Most people are concerned with all suffering. There is though the small matter of being distracted and by something so huge as this recent killing. Governments and the media combined are very good at distraction and we are being once again invited to not just empathise with ordinary American people (whom I think we all do) and being invited to sympathise with America (as in nation state) and it's policies. After the twin towers (which I was deeply shocked by) Bush and co' played on the fears of ordinary Americans and the sympathies of other nations/peoples to enact a whole raft of new laws which actively seek to strip American people of their freedoms. Through a sense of impending doom and state of emergency they set up Gauntanamo bay where they have subjected people to torture.

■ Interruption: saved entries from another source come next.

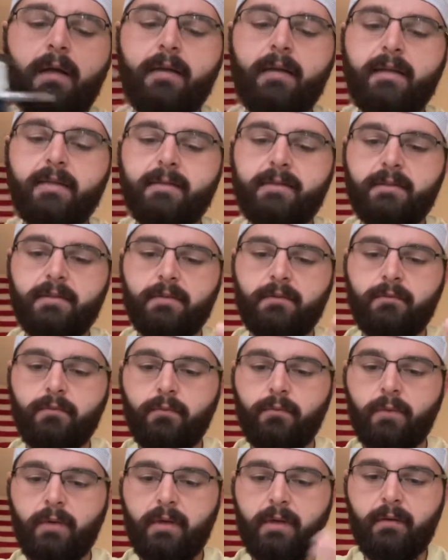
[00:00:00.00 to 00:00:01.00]
This is a
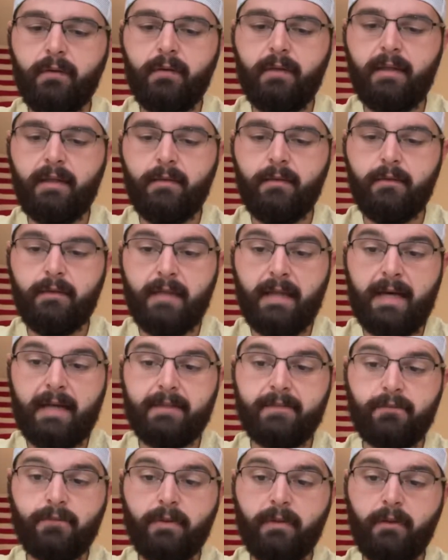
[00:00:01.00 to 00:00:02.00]
really
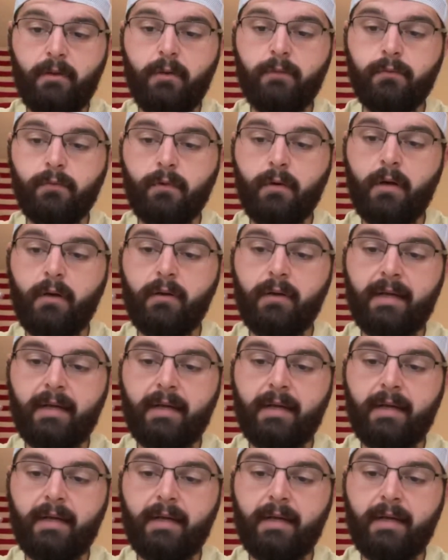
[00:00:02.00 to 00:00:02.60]
nice reel overall.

Obama is no better.....yet more laws and changes that will allow the government to lock up it's own citizens without trial in massive detention centres dotted about in every state.

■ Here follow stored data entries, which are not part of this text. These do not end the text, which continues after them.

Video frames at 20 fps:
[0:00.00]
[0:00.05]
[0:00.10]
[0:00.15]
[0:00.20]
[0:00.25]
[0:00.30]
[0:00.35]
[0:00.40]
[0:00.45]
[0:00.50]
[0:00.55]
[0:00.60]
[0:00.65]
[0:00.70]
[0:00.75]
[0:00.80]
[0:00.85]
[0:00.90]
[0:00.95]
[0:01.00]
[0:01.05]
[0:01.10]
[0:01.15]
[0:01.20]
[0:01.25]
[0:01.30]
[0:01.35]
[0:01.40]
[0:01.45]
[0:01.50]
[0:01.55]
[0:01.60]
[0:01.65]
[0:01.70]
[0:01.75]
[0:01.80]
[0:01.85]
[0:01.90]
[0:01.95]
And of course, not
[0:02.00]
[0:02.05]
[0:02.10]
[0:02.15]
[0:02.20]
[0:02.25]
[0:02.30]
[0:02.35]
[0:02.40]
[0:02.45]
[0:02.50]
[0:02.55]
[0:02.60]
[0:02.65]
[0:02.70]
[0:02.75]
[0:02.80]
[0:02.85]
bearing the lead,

I am very concerned for ordinary American citizens but I will not be distracted and I will not be hog washed into sympathy for the American political elite and it's desire to spread economic misery upon all other nations whilst ignoring the plight of it's own impoverished citizens.

Look into the problems of Mexican workers, the rural poor, tented cities, people who are losing their homes (remember the party of wall street and Sub prime)

What concerns me is the power of the state combined with the media (who have common cause and interest) to shape peoples opinions and to distract people.

PeahenTailFeathers · 15/12/2012 12:18

I don't want to sound judgemental but OP - your post is like something I'd have said when I was about 14 and, shall I say, trying to be controversial Hmm.

GreenEggsAndNichts · 15/12/2012 12:26

US media, crap as it is, is far more open than Chinese media. I've seen no added information regarding the Chinese school stabbings on the BBC website. The state does control this sort of thing as best they can. Whereas in the US, the news is there and people are airing their grief.

And it's natural that people feel a connection to people in the US. Most people I know here have either traveled to the US on holiday, or have family members living there, or both. That's not even starting on the amount of US media which is exported. In a global world, it feels like it's right next door, rather than thousands of miles away.

Children being shot in school plays upon the fears that every parent has when they have to start taking their children to school. They're out of our protection (not that we could stop bullets if we were there, but still). We've entrusted them to someone else's care.

Someone has said we (I am American, living overseas 10 years but still American) don't care when this happens elsewhere, that if this had happened in the UK it wouldn't be in our media. I can tell you, when I posted on FB yesterday "little kids :( " the very first responses from US friends were remembering the children in Dunblane. Americans aren't as self-absorbed as some seem to think.

I was in the US on business when the massacre in Norway happened. It was the top story in the news for days. Same when that school was held hostage in Russia. It's children, targeting children, which resonates with people around the world.

Yes, I think the media chooses how often to air other tragedies in war zones. If they only reported on how horrifically people are dying around the world right this moment, we would be even more desensitised to it than we already are. I can't even bear to think of the images I recently saw of a man holding his dead child's rucksack in Syria a few weeks ago. I knew a child had died, but when I saw the rucksack it just made it very real to me and brought tears to my eyes.

As word says, I'm capable of feeling sad about more than one thing at a time. At the moment, I am.. beyond sad over the Christmas these families are going to have. And on Monday, I'll send my son to preschool as usual, in very similar surroundings to those which those parents sent their children to school.